(Collected data entries)
========================================================================

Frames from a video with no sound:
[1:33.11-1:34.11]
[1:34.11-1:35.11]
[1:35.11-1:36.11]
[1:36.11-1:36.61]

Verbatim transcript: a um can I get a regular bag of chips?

========================================================================

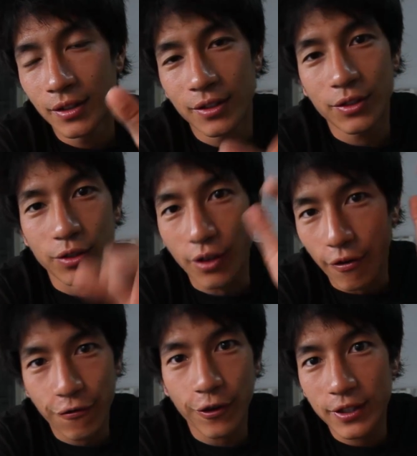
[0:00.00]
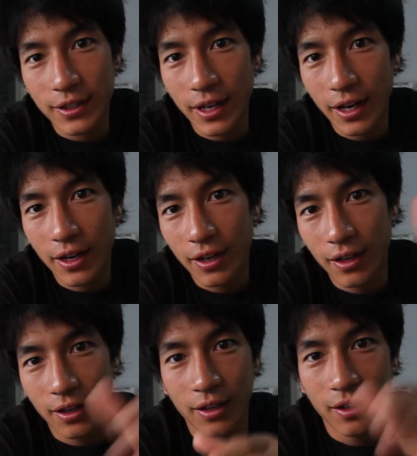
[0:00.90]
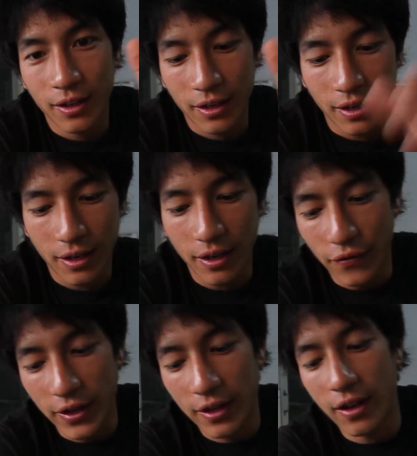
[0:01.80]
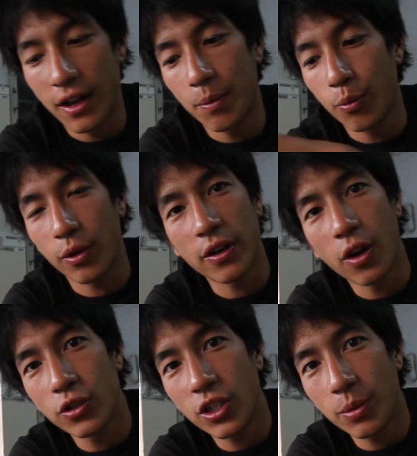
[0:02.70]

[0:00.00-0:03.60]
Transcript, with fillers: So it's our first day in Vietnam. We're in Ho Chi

========================================================================

▶ [What this task involves]
In the entries above, please find the line with "Frames from a" and the line with "Verbatim transcript: a", then write out exactly those two lines and every line between them, and nothing more.

▶ [Result]
Frames from a video with no sound:
[1:33.11-1:34.11]
[1:34.11-1:35.11]
[1:35.11-1:36.11]
[1:36.11-1:36.61]

Verbatim transcript: a um can I get a regular bag of chips?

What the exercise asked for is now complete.